_What to do_
Where in the records does the word "frames" occur? Copy each line in which it does.

Collected data
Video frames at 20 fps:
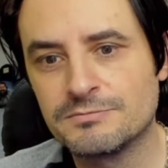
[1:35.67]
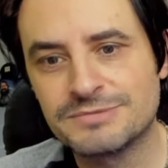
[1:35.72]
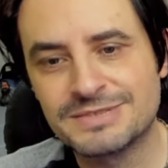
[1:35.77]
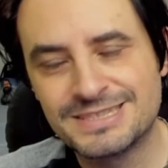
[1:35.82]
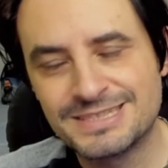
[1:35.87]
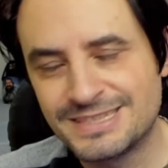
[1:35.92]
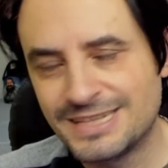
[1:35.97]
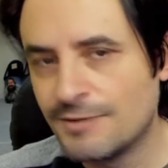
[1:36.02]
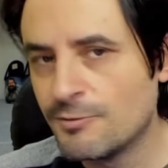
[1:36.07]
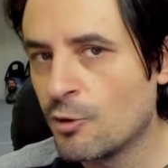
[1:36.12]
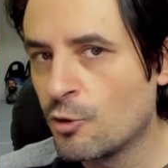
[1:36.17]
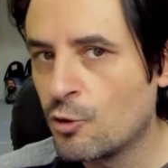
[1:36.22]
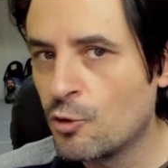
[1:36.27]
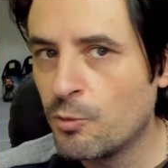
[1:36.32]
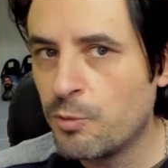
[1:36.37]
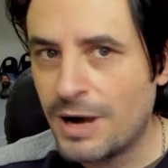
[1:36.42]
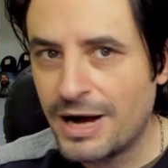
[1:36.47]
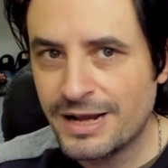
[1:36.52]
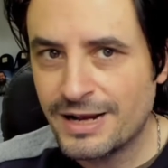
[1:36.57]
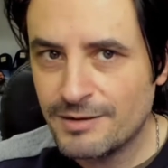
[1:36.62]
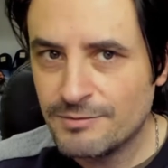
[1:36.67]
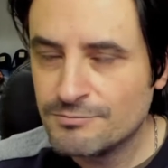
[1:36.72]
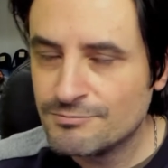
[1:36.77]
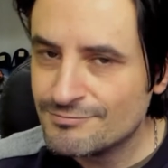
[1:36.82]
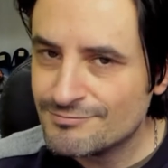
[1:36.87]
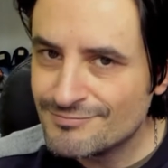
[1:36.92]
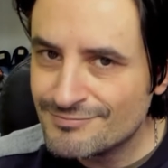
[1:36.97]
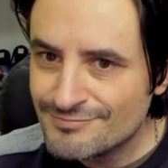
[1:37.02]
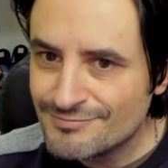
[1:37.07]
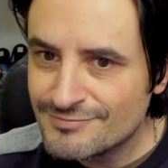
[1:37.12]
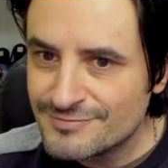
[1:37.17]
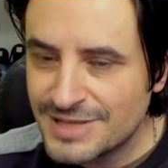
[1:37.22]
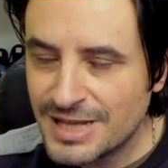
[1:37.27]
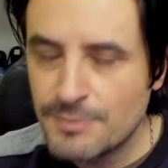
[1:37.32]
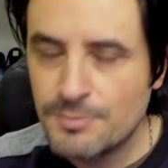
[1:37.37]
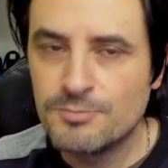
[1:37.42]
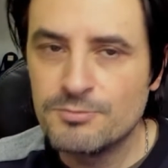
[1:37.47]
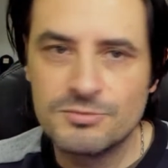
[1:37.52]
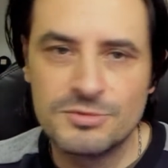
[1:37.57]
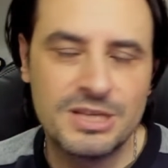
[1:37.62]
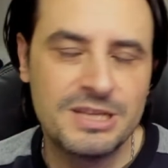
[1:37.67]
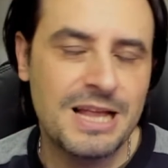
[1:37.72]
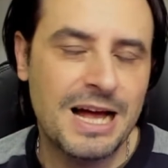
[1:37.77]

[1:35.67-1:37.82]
si deve occupare di,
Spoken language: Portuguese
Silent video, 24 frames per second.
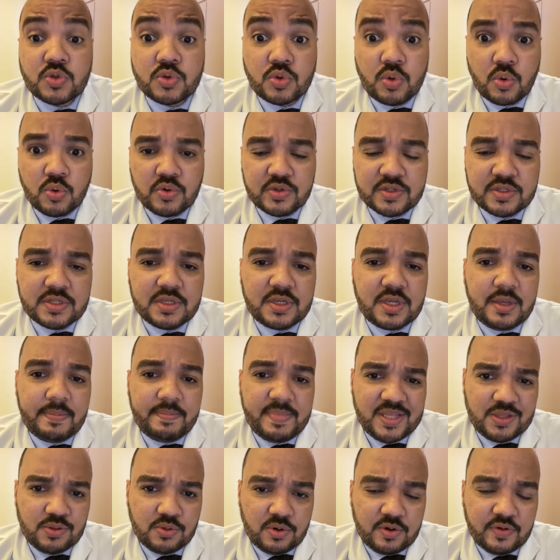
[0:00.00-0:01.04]
12 e
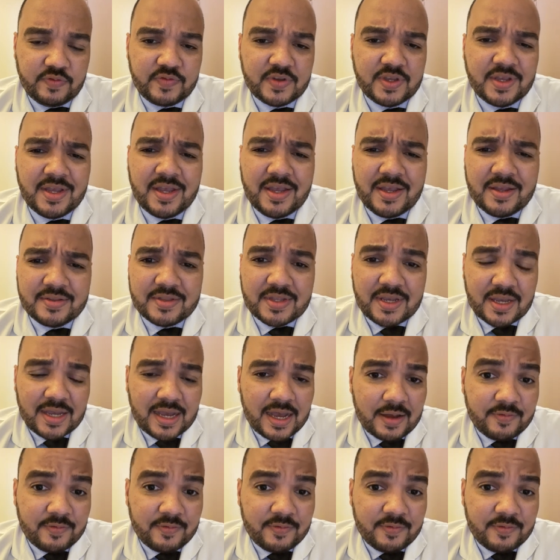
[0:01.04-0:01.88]
B9. Né?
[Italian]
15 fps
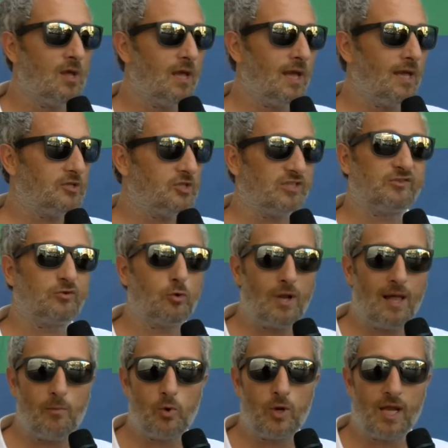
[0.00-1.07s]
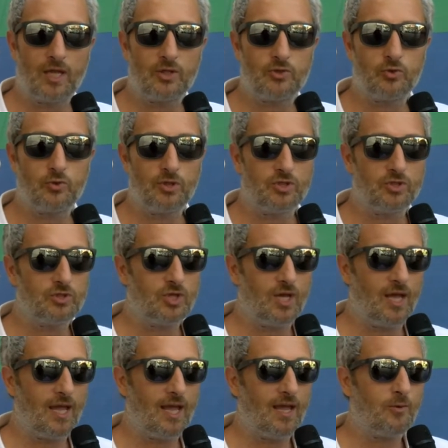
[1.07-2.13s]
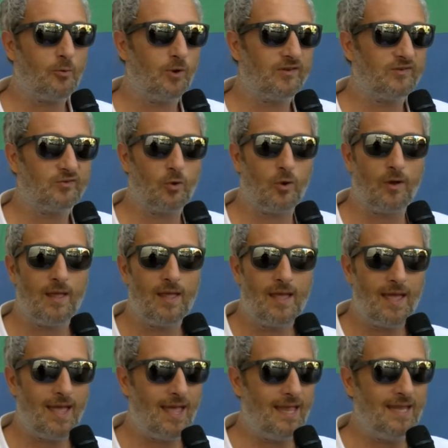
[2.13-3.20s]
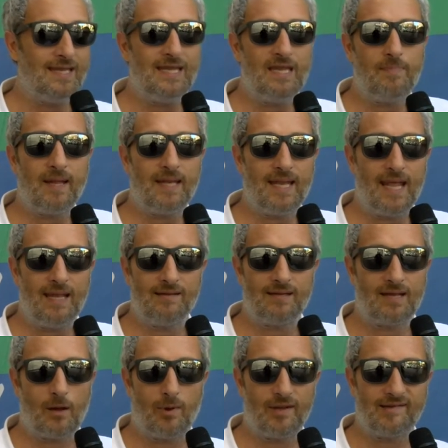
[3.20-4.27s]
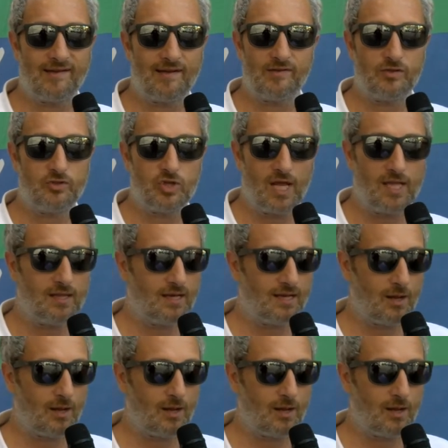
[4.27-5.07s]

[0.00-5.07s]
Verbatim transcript: eh, c'è solo l'amore che ci unisce e questo è indipendente da qualsiasi genere,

_Task result_
Video frames at 20 fps:
Silent video, 24 frames per second.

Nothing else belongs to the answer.